Throw a Bear Grylls book at it.


----------



## Semper Rogue (Aug 15, 2012)

When I whack something with a slingshot it is usually small and I don't worry about it coming to life and getting at me. Even a skunk. I take due diligence when I approach any game I kill. As for dispatching a wounded critter, I can't advise anyone who hasn't killed before how or what to do because I don't know what you are capable or not capable of doing. If it's the latter, I would say leave it alone and stay with plinking cans and whatnot.

Survival situation. I have a slingshot and there is a bull Elk 30 feet in front of me. **** yeah I'm gonna figure out a way to bag him. Probably unethical and all kinds of wrong but read SURVIVAL, I will have some meat especially if I got kids to feed. Now that would be a great topic to cover but we aren't all the same people and some of us are a bit more "wild" than others. I am referring to myself with that statement.

A interesting topic though.


----------



## Off-Trail (Sep 5, 2012)

Semper Rogue said:


> When I whack something with a slingshot it is usually small and I don't worry about it coming to life and getting at me. Even a skunk. I take due diligence when I approach any game I kill. As for dispatching a wounded critter, I can't advise anyone who hasn't killed before how or what to do because I don't know what you are capable or not capable of doing. If it's the latter, I would say leave it alone and stay with plinking cans and whatnot.
> 
> Survival situation.

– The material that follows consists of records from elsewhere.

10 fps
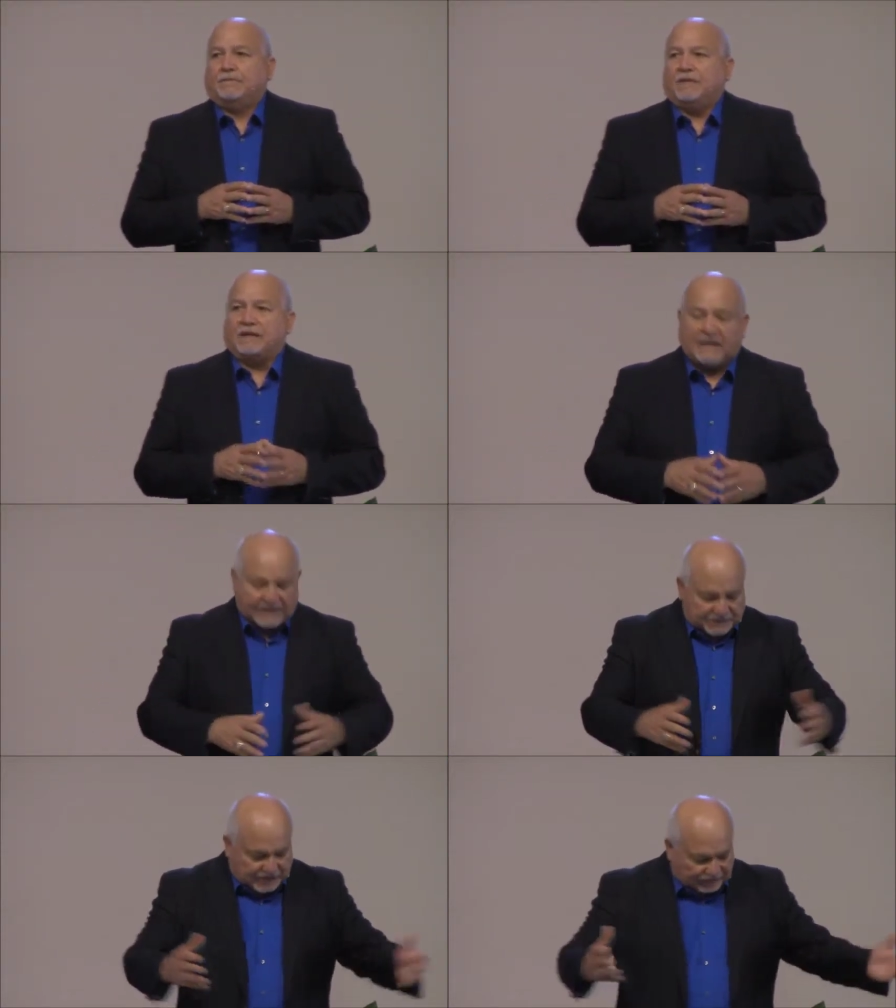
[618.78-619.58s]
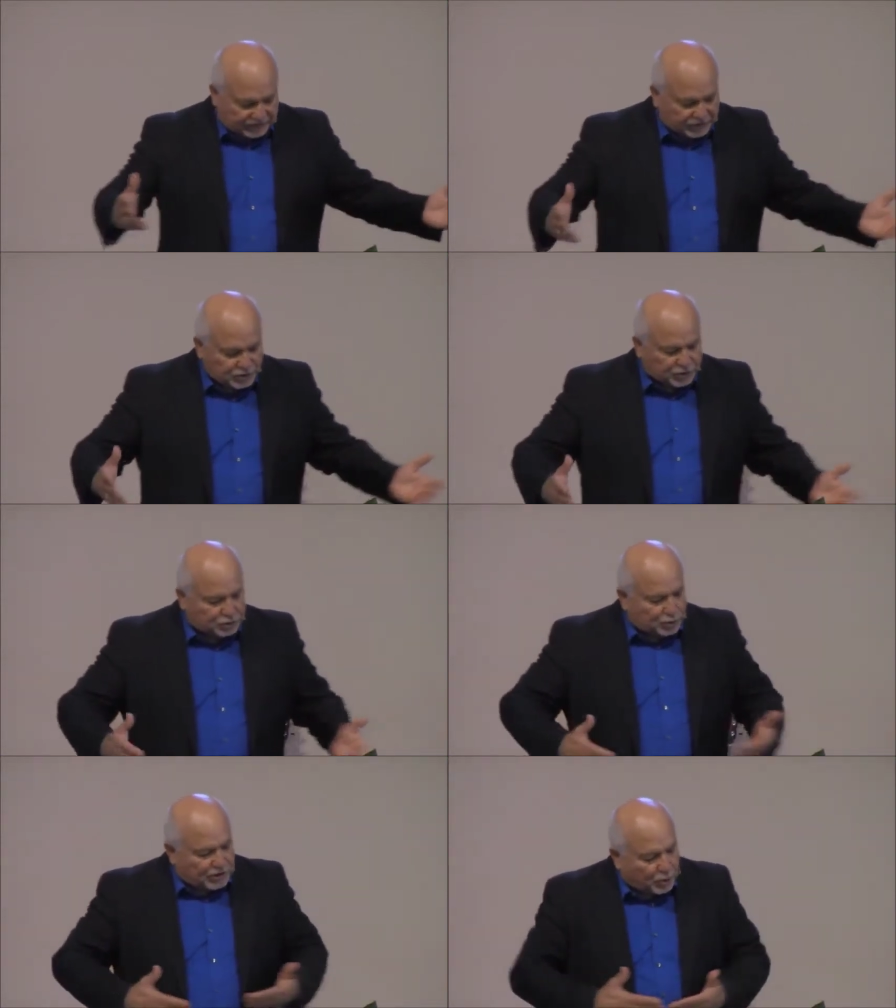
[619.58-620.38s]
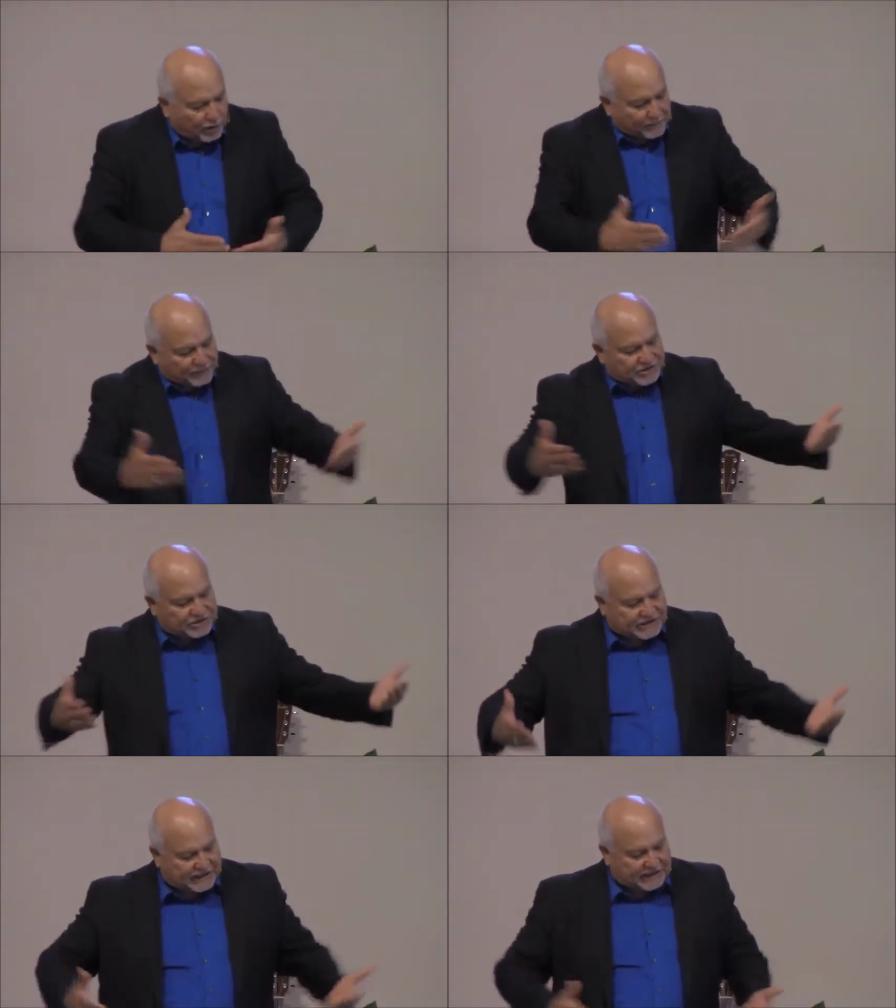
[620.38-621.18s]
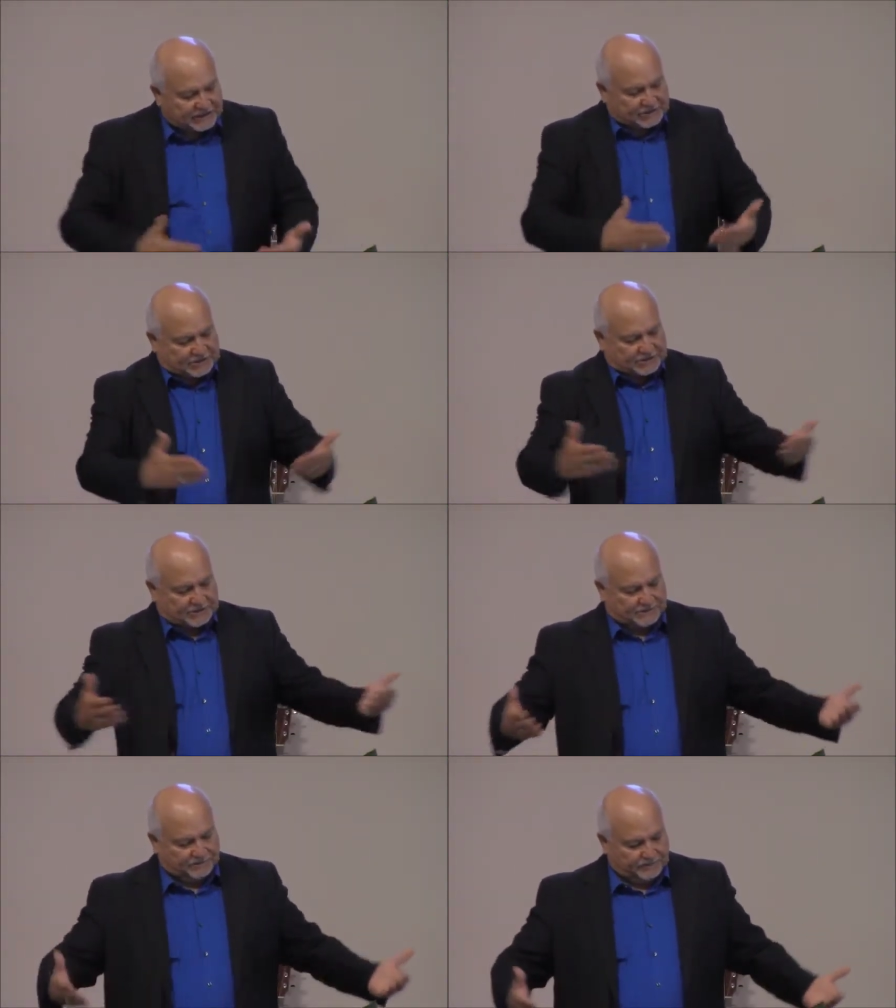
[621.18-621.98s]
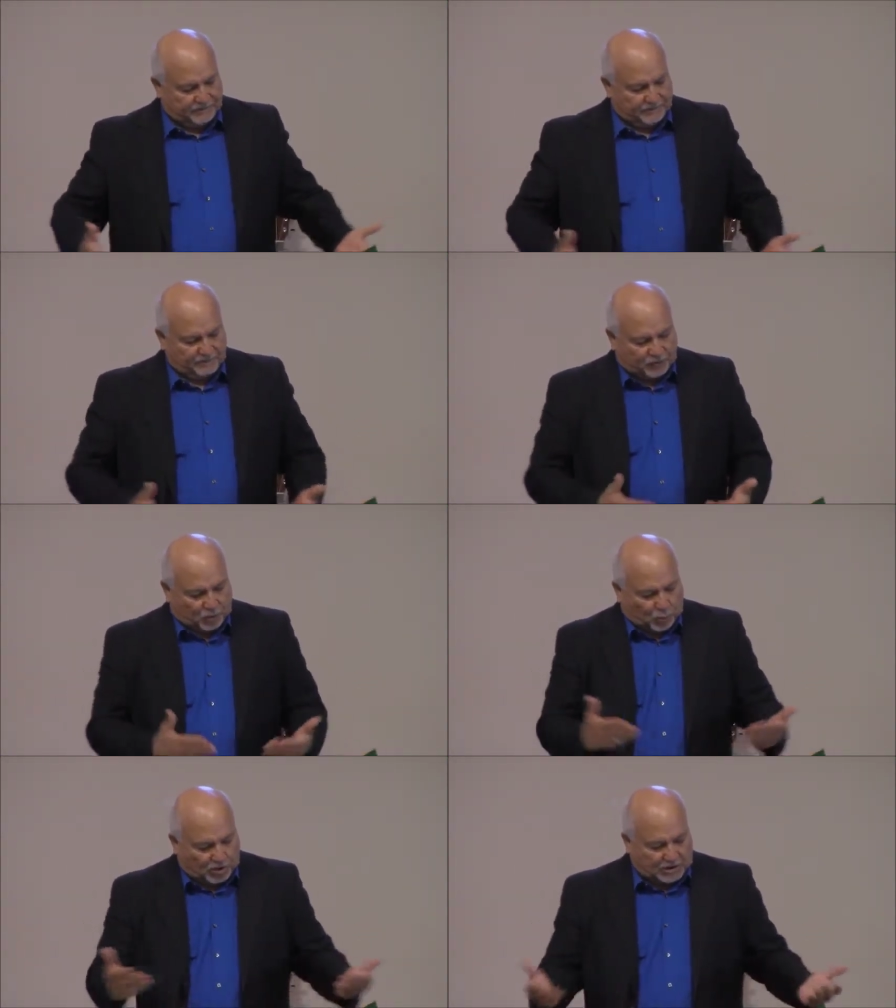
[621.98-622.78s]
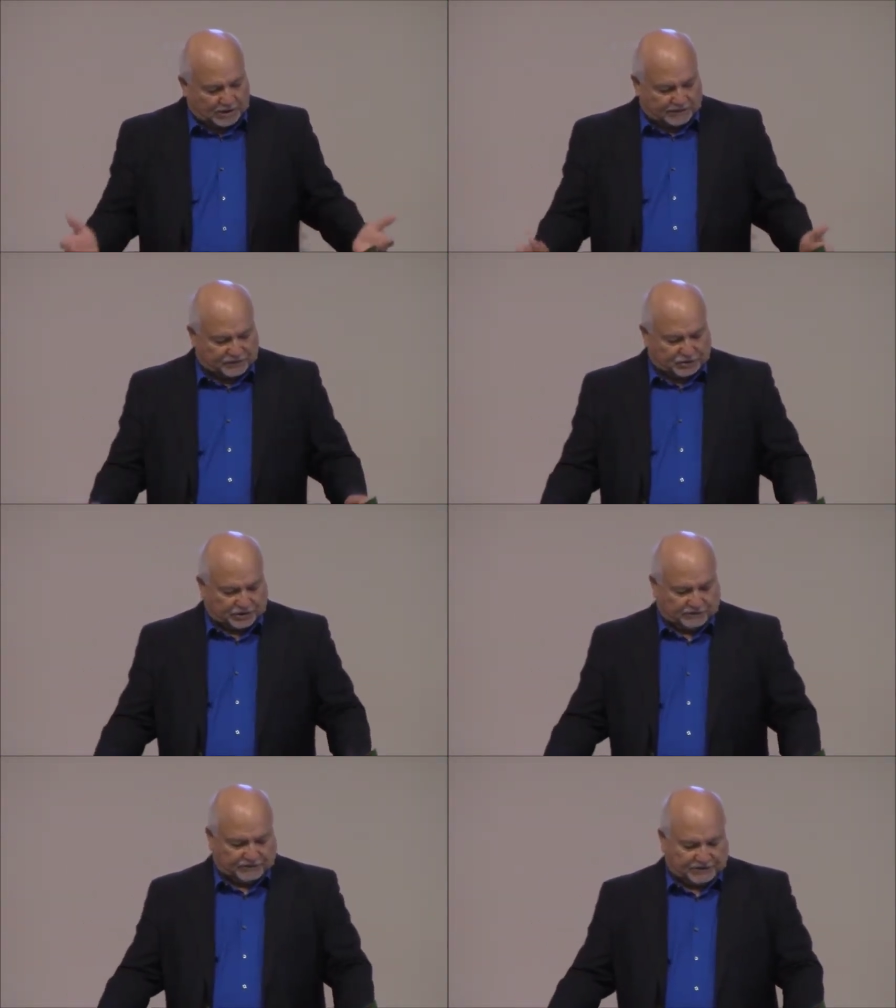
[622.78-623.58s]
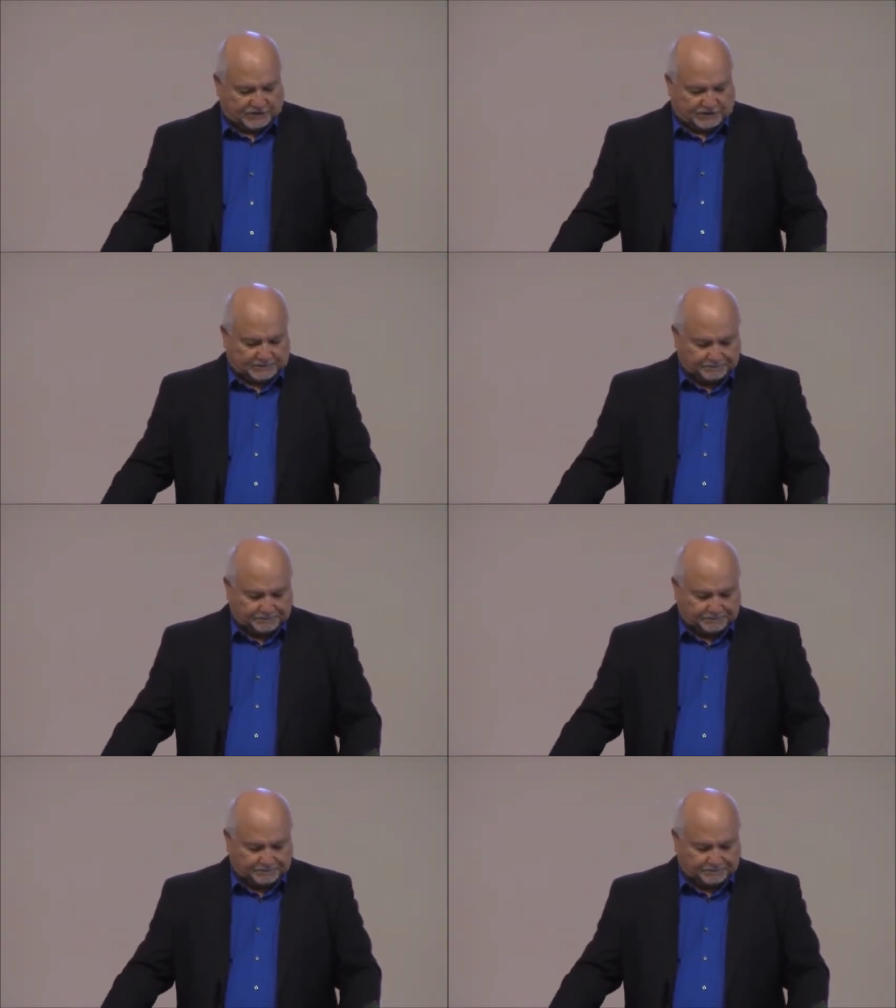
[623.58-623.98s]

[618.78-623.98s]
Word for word: And God has gifted the church to equip the saints for work of service.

I have a slingshot and there is a bull Elk 30 feet in front of me. **** yeah I'm gonna figure out a way to bag him. Probably unethical and all kinds of wrong but read SURVIVAL, I will have some meat especially if I got kids to feed. Now that would be a great topic to cover but we aren't all the same people and some of us are a bit more "wild" than others. I am referring to myself with that statement.
> 
> A interesting topic though.


Have you spent time in the service?


----------



## Off-Trail (Sep 5, 2012)

Jakerock said:


> Throw a Bear Grylls book at it.


It would probably die from laughing.


----------



## Jakerock (Mar 8, 2012)

You guys are really wild and crazy warriors! Thats awesome stuff!


----------



## Semper Rogue (Aug 15, 2012)

Off-Trail said:


> When I whack something with a slingshot it is usually small and I don't worry about it coming to life and getting at me. Even a skunk. I take due diligence when I approach any game I kill. As for dispatching a wounded critter, I can't advise anyone who hasn't killed before how or what to do because I don't know what you are capable or not capable of doing. If it's the latter, I would say leave it alone and stay with plinking cans and whatnot.
> 
> Survival situation. I have a slingshot and there is a bull Elk 30 feet in front of me. **** yeah I'm gonna figure out a way to bag him. Probably unethical and all kinds of wrong but read SURVIVAL, I will have some meat especially if I got kids to feed. Now that would be a great topic to cover but we aren't all the same people and some of us are a bit more "wild" than others. I am referring to myself with that statement.
> 
> A interesting topic though.


Have you spent time in the service?
[/quote]

Yes. Just under 10 years in the Corps. I served with 1/7 and my second enlistment with the 7th Engineers. Not that that means anything but my hunting skills all came from some hard dudes that I called Dad and Grandpa. Not that they were mean or abusive, they could be if provoked, but that there was so much responsibility that you either produced or were left at home. They were not nice to the menfolk that stayed home or out of the serious business of running a ranch or collecting meat for the pot.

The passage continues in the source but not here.